Top of INFORMATION PROVIDED

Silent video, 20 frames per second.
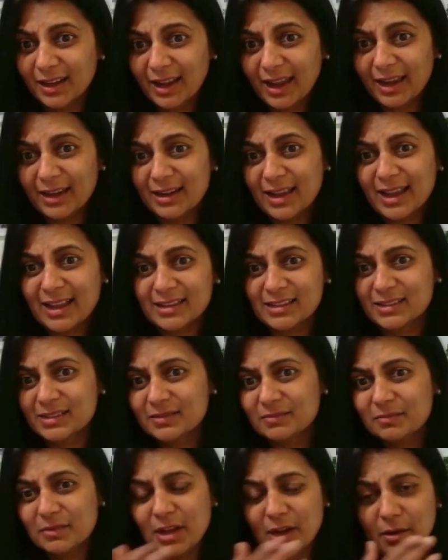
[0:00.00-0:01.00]
And
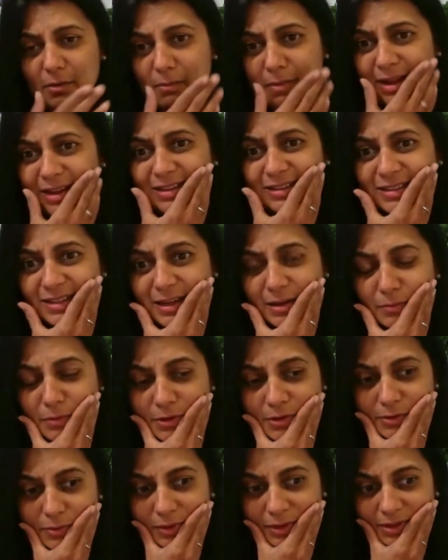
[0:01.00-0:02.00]
as many
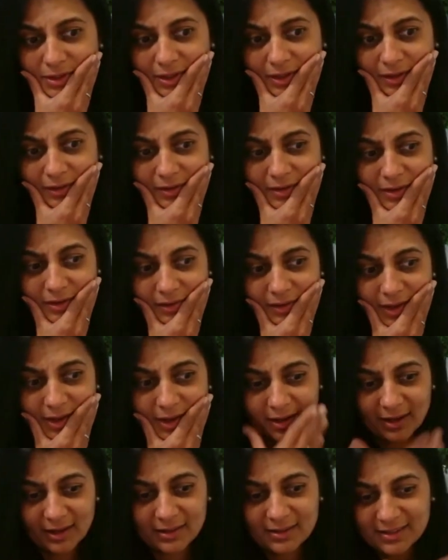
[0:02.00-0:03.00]
CMOs will tell you, like
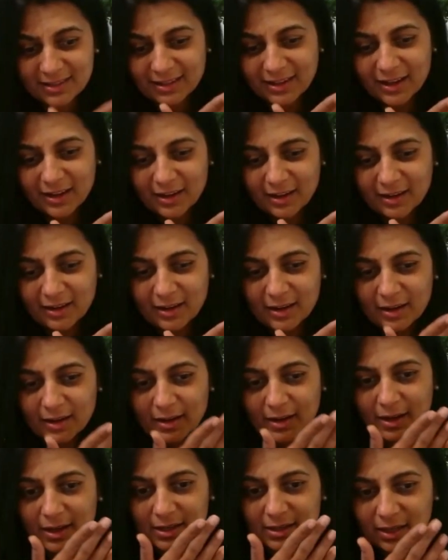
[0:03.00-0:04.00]

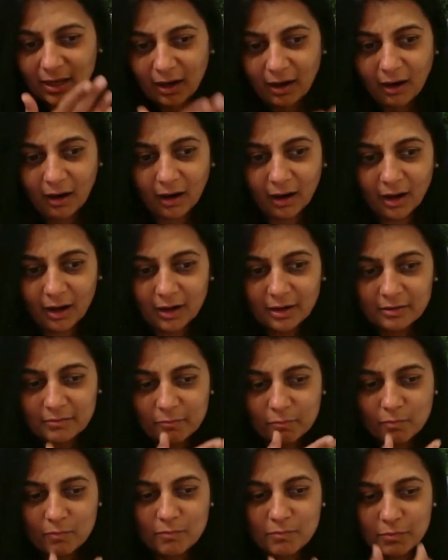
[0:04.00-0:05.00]
it's
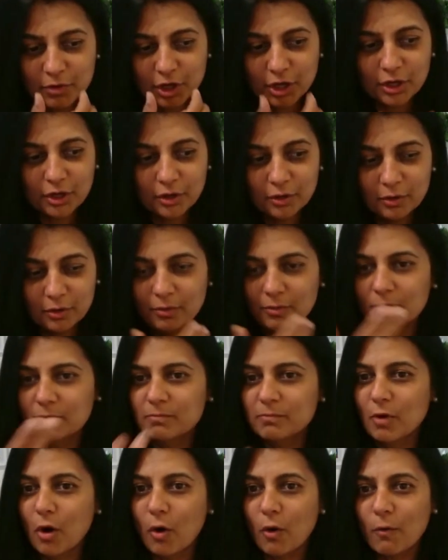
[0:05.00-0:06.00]
hard to
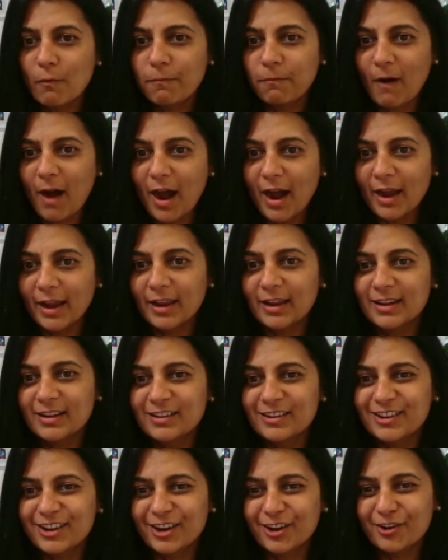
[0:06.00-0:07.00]
go
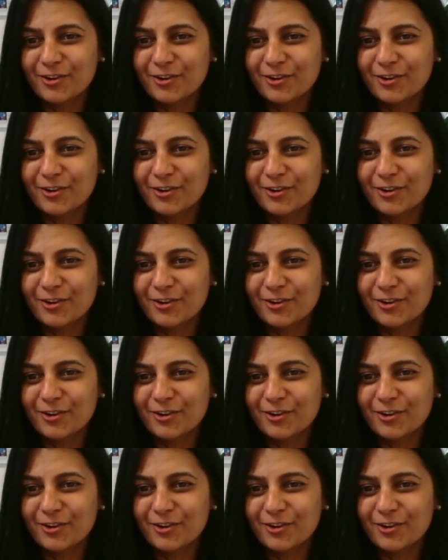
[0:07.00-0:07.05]
find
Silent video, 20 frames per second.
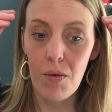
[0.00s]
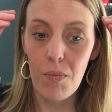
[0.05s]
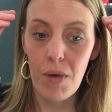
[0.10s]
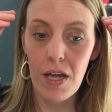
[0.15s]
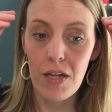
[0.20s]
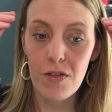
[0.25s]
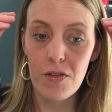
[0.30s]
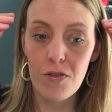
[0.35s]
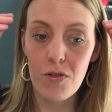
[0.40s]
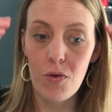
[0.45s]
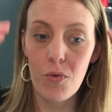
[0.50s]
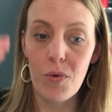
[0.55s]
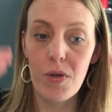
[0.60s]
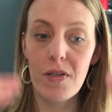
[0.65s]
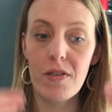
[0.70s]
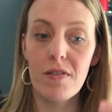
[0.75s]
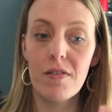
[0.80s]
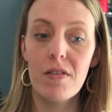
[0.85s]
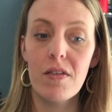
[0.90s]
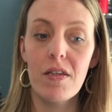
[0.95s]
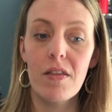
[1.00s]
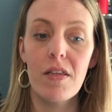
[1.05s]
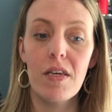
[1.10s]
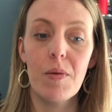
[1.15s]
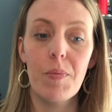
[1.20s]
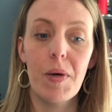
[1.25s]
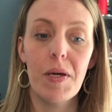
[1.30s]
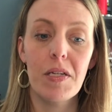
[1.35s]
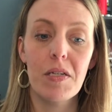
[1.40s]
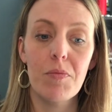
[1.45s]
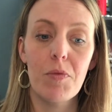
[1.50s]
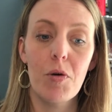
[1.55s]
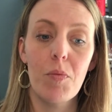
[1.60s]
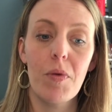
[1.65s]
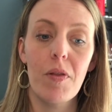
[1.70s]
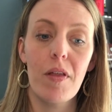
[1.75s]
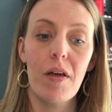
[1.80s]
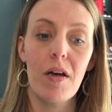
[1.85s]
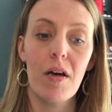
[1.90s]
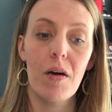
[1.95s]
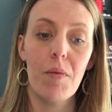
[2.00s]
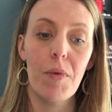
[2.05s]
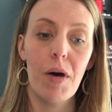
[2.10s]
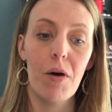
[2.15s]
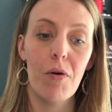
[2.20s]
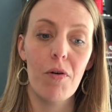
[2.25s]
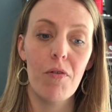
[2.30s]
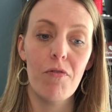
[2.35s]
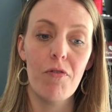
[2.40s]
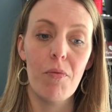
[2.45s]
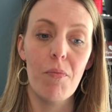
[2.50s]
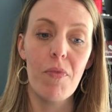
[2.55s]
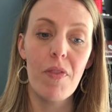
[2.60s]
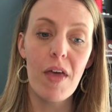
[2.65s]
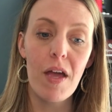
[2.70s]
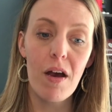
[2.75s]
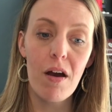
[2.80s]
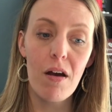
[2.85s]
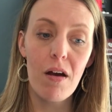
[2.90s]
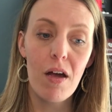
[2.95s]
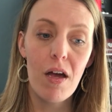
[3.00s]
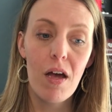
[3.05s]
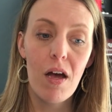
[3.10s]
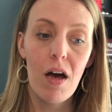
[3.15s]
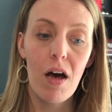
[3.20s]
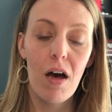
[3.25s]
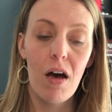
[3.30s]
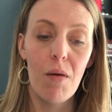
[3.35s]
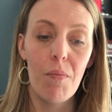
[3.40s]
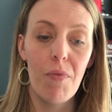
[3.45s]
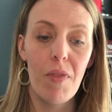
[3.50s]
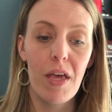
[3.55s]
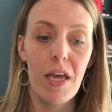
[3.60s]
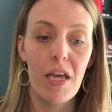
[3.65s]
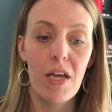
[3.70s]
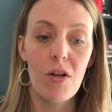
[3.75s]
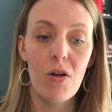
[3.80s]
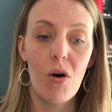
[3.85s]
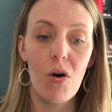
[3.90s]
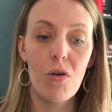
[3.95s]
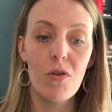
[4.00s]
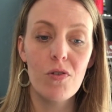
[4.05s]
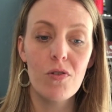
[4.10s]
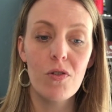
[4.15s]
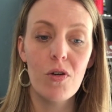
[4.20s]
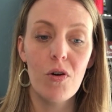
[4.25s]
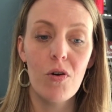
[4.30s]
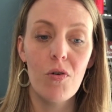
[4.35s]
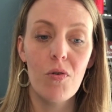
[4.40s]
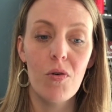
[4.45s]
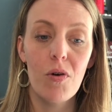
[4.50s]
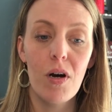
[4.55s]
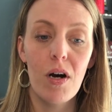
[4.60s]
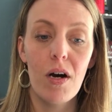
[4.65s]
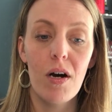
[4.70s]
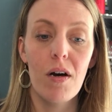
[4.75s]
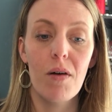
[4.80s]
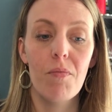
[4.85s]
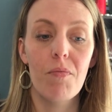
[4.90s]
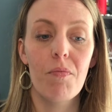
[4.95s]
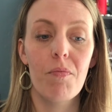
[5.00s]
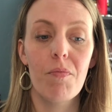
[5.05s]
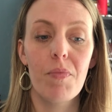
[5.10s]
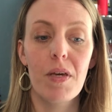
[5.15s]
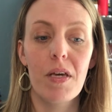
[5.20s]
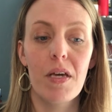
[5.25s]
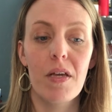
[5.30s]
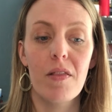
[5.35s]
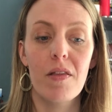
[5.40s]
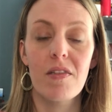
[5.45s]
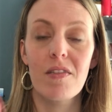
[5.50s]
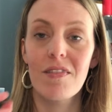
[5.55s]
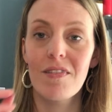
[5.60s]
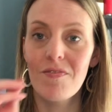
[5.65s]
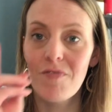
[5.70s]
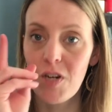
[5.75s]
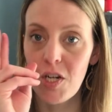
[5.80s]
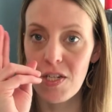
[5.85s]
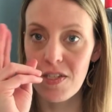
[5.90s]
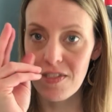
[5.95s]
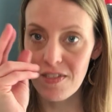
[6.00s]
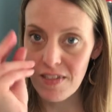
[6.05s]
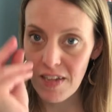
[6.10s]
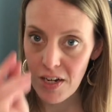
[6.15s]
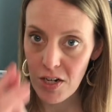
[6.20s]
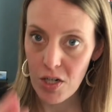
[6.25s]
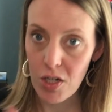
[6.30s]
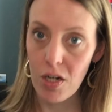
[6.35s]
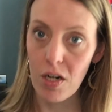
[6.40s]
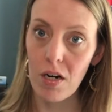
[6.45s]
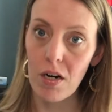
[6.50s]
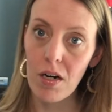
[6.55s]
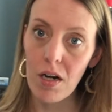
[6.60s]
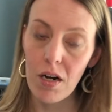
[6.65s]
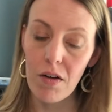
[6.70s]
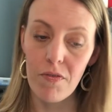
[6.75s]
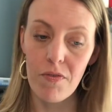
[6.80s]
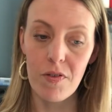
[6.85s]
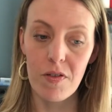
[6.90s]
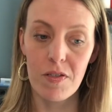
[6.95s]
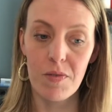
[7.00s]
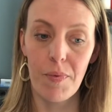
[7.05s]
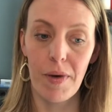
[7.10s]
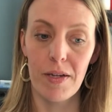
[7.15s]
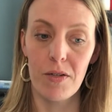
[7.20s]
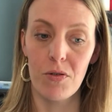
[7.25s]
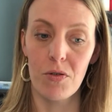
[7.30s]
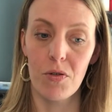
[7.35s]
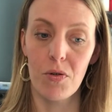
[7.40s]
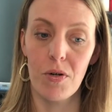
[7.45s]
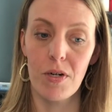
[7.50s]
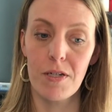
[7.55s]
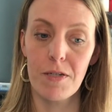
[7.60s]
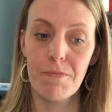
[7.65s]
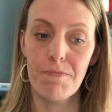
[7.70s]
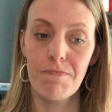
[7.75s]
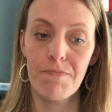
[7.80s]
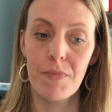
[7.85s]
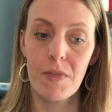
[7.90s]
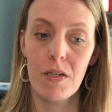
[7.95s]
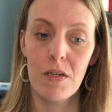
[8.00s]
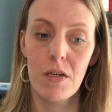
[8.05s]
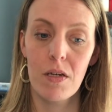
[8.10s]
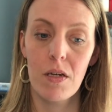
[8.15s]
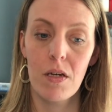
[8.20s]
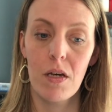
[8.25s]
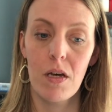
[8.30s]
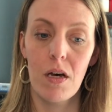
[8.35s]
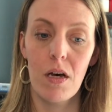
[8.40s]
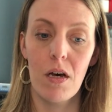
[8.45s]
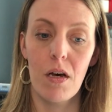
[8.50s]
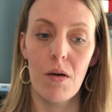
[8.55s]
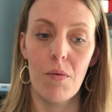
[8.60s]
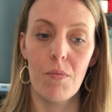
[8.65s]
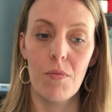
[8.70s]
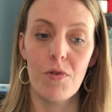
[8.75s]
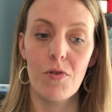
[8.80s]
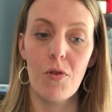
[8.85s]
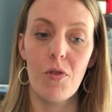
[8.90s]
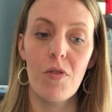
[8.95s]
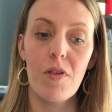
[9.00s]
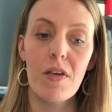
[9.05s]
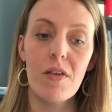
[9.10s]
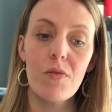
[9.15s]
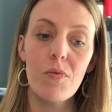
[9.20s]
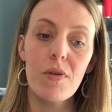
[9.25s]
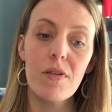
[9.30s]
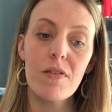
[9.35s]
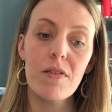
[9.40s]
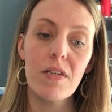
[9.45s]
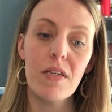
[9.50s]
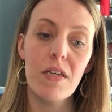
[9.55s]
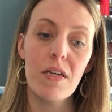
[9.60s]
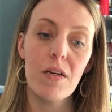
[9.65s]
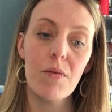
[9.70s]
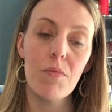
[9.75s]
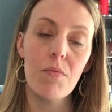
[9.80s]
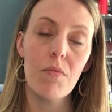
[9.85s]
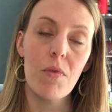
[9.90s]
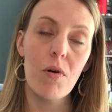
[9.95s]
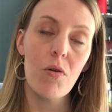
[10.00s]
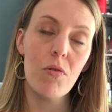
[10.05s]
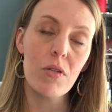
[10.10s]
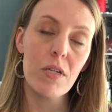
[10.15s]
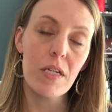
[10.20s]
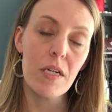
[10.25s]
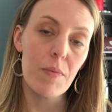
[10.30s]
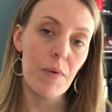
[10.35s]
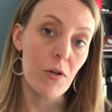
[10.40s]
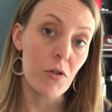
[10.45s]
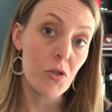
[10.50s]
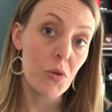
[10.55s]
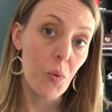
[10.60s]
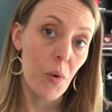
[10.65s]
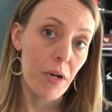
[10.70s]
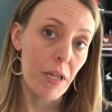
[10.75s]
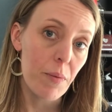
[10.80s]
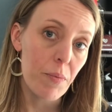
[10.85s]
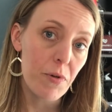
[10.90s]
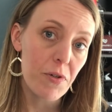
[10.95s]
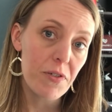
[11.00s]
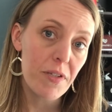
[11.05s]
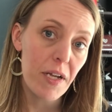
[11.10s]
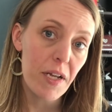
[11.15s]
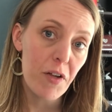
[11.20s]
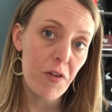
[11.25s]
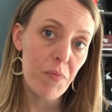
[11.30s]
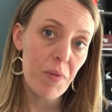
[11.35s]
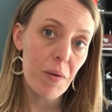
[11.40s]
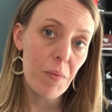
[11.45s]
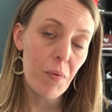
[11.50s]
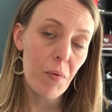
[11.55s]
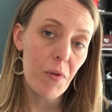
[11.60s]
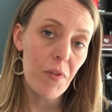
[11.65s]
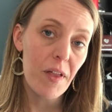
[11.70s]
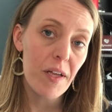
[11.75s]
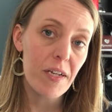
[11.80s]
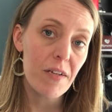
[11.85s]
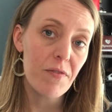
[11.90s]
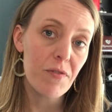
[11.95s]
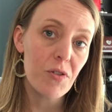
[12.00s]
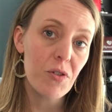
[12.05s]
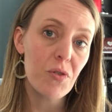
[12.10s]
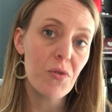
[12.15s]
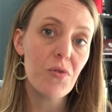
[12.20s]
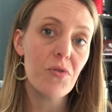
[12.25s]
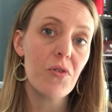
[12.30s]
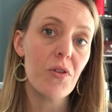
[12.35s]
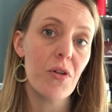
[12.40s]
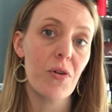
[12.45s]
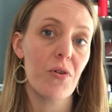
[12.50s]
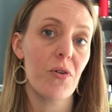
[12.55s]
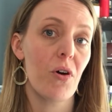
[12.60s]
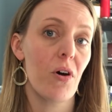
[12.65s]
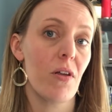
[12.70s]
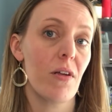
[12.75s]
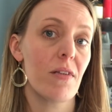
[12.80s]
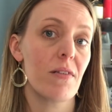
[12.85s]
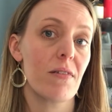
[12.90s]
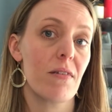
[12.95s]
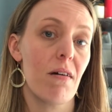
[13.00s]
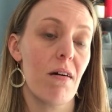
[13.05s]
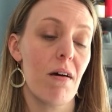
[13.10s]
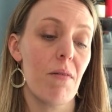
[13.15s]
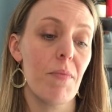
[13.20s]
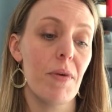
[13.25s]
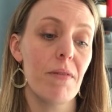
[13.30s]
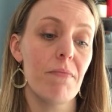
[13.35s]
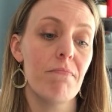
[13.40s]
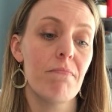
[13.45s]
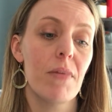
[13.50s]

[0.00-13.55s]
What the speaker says: And so we see the ependymoma that come out from there. They can also be in the very center of the spinal cord. So these we see only in about 20% of people with NF2, so they're not as common,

Bottom of INFORMATION PROVIDED

WHAT YOU SHOULD DO: Your response must reproduce every line of the data exactly, with images omitted.

COMPLETED EXERCISE:
Silent video, 20 frames per second.
[0:00.00-0:01.00]
And
[0:01.00-0:02.00]
as many
[0:02.00-0:03.00]
CMOs will tell you, like
[0:03.00-0:04.00]

[0:04.00-0:05.00]
it's
[0:05.00-0:06.00]
hard to
[0:06.00-0:07.00]
go
[0:07.00-0:07.05]
find
Silent video, 20 frames per second.
[0.00s]
[0.05s]
[0.10s]
[0.15s]
[0.20s]
[0.25s]
[0.30s]
[0.35s]
[0.40s]
[0.45s]
[0.50s]
[0.55s]
[0.60s]
[0.65s]
[0.70s]
[0.75s]
[0.80s]
[0.85s]
[0.90s]
[0.95s]
[1.00s]
[1.05s]
[1.10s]
[1.15s]
[1.20s]
[1.25s]
[1.30s]
[1.35s]
[1.40s]
[1.45s]
[1.50s]
[1.55s]
[1.60s]
[1.65s]
[1.70s]
[1.75s]
[1.80s]
[1.85s]
[1.90s]
[1.95s]
[2.00s]
[2.05s]
[2.10s]
[2.15s]
[2.20s]
[2.25s]
[2.30s]
[2.35s]
[2.40s]
[2.45s]
[2.50s]
[2.55s]
[2.60s]
[2.65s]
[2.70s]
[2.75s]
[2.80s]
[2.85s]
[2.90s]
[2.95s]
[3.00s]
[3.05s]
[3.10s]
[3.15s]
[3.20s]
[3.25s]
[3.30s]
[3.35s]
[3.40s]
[3.45s]
[3.50s]
[3.55s]
[3.60s]
[3.65s]
[3.70s]
[3.75s]
[3.80s]
[3.85s]
[3.90s]
[3.95s]
[4.00s]
[4.05s]
[4.10s]
[4.15s]
[4.20s]
[4.25s]
[4.30s]
[4.35s]
[4.40s]
[4.45s]
[4.50s]
[4.55s]
[4.60s]
[4.65s]
[4.70s]
[4.75s]
[4.80s]
[4.85s]
[4.90s]
[4.95s]
[5.00s]
[5.05s]
[5.10s]
[5.15s]
[5.20s]
[5.25s]
[5.30s]
[5.35s]
[5.40s]
[5.45s]
[5.50s]
[5.55s]
[5.60s]
[5.65s]
[5.70s]
[5.75s]
[5.80s]
[5.85s]
[5.90s]
[5.95s]
[6.00s]
[6.05s]
[6.10s]
[6.15s]
[6.20s]
[6.25s]
[6.30s]
[6.35s]
[6.40s]
[6.45s]
[6.50s]
[6.55s]
[6.60s]
[6.65s]
[6.70s]
[6.75s]
[6.80s]
[6.85s]
[6.90s]
[6.95s]
[7.00s]
[7.05s]
[7.10s]
[7.15s]
[7.20s]
[7.25s]
[7.30s]
[7.35s]
[7.40s]
[7.45s]
[7.50s]
[7.55s]
[7.60s]
[7.65s]
[7.70s]
[7.75s]
[7.80s]
[7.85s]
[7.90s]
[7.95s]
[8.00s]
[8.05s]
[8.10s]
[8.15s]
[8.20s]
[8.25s]
[8.30s]
[8.35s]
[8.40s]
[8.45s]
[8.50s]
[8.55s]
[8.60s]
[8.65s]
[8.70s]
[8.75s]
[8.80s]
[8.85s]
[8.90s]
[8.95s]
[9.00s]
[9.05s]
[9.10s]
[9.15s]
[9.20s]
[9.25s]
[9.30s]
[9.35s]
[9.40s]
[9.45s]
[9.50s]
[9.55s]
[9.60s]
[9.65s]
[9.70s]
[9.75s]
[9.80s]
[9.85s]
[9.90s]
[9.95s]
[10.00s]
[10.05s]
[10.10s]
[10.15s]
[10.20s]
[10.25s]
[10.30s]
[10.35s]
[10.40s]
[10.45s]
[10.50s]
[10.55s]
[10.60s]
[10.65s]
[10.70s]
[10.75s]
[10.80s]
[10.85s]
[10.90s]
[10.95s]
[11.00s]
[11.05s]
[11.10s]
[11.15s]
[11.20s]
[11.25s]
[11.30s]
[11.35s]
[11.40s]
[11.45s]
[11.50s]
[11.55s]
[11.60s]
[11.65s]
[11.70s]
[11.75s]
[11.80s]
[11.85s]
[11.90s]
[11.95s]
[12.00s]
[12.05s]
[12.10s]
[12.15s]
[12.20s]
[12.25s]
[12.30s]
[12.35s]
[12.40s]
[12.45s]
[12.50s]
[12.55s]
[12.60s]
[12.65s]
[12.70s]
[12.75s]
[12.80s]
[12.85s]
[12.90s]
[12.95s]
[13.00s]
[13.05s]
[13.10s]
[13.15s]
[13.20s]
[13.25s]
[13.30s]
[13.35s]
[13.40s]
[13.45s]
[13.50s]

[0.00-13.55s]
What the speaker says: And so we see the ependymoma that come out from there. They can also be in the very center of the spinal cord. So these we see only in about 20% of people with NF2, so they're not as common,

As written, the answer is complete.